While making preparations for our upcoming Renee and I visited a gallery showing the work of French street artist, Thierry Noir. At the time, I didn't know very much about the background of the artist but was drawn in by the use of vibrant patterns created by using bright block colours behind thick line drawings of cartoon figures to cover the entire venue. This made us think of possible ways to display our work in the upcoming shows. 

William Kentridge Exhibtion at the Whitechapel gallery

South African artist William Kentridge (b.1955, Johannesburg) is renowned for his animated expressionist drawings and films exploring time, the history of colonialism and the aspirations and failures of revolutionary politics.

One thing in particular which took me by surprise was how the curator had used the space in the gallery. Each and every corner of the rooms where filled with work to create a completely immersive experience. 

Black and British: Back in Time for Brixton

Just finished watching BBC's Back in Time for Brixton as part of their Black and British series and I am left feeling completely inspired by Tiana-Maria Irwin and her family. It's so exciting seeing girls like myself finding and using their voices after being silenced for years in school systems set up against us. For me, facing anything from micro-aggressions to outright racial remarks became part of everyday life during secondary school by teaching staff, fellow students and "friends" alike. While I am in no way saying that these problems have completely vanished now I'm in higher education, but speaking to other young black women like myself and reading the testimonies by young writers like Tiana-Maria have given me the confidence and tools needed to address the problems when they do arise, it's these conversations that keep me feeling hopeful and motived to make more work depicting the experiences of being Black and British.

Research | Good hair

Good Hair is a 2009 American documentary film directed by Jeff Stilson and produced by Chris Rock Productions and HBO Films, starring and narrated by comedian Chris Rock. -IMDB

Good Hair is known as one of the most popular black hair documentaries of recent years. As part of my research I have decided to watch it to find out why.

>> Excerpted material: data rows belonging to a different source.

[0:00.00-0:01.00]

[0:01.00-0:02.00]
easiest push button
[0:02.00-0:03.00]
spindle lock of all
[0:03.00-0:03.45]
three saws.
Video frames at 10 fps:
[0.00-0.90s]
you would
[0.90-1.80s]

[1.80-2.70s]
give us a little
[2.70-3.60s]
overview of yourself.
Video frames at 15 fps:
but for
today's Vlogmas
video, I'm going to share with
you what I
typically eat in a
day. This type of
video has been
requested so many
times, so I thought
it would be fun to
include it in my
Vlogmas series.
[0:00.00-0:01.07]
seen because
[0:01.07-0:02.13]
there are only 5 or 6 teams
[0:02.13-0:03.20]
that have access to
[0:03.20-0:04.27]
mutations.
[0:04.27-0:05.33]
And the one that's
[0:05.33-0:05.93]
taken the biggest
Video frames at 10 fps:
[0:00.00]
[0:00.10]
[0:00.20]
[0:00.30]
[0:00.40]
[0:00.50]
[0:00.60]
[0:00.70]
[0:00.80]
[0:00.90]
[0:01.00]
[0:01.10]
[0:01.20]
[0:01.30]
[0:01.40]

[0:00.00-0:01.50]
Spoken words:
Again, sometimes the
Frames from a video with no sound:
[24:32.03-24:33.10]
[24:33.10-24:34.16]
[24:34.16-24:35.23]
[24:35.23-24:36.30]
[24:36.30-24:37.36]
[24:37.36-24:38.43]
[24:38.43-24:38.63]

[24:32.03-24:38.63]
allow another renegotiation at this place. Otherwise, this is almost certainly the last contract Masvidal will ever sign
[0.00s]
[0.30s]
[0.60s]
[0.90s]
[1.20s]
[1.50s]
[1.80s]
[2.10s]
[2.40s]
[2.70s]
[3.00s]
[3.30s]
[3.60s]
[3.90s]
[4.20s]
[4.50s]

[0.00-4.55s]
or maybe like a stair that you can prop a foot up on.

Overall I struggled to enjoy the documentary but that could mainly be down to the fact that now in 2016, the ideas put forward are somewhat out dated I have drawn up a list of pros and cons.


  • Range of shots in interview scenes

  • Talks to industry professionals

  • Looks at the [Afo-hair] industry as a whole

  • Various locations

  • Makes some cultural links

  • Features celebrities 

  • Asks some probing questions 


  • Comedic - mocks some serious issues

  • Mainly a mans point to view 

  • Only looks at the surface of the topic

  • Out dated (2009)

  • One sided

  • Overall quite negative 

Idea Development

I revisted the self portrait illustrating the story of myself and the 'head wrap incident' building on the idea I connect bright repeated patterns with the feeling of safety and that during the incident that I was trying to illustrate, I was made to feel very unsafe. 

I decided to take a much more digital and less expressive approach with the lines I used being more uniform as I though that the patterns here needed to take the viewers focus.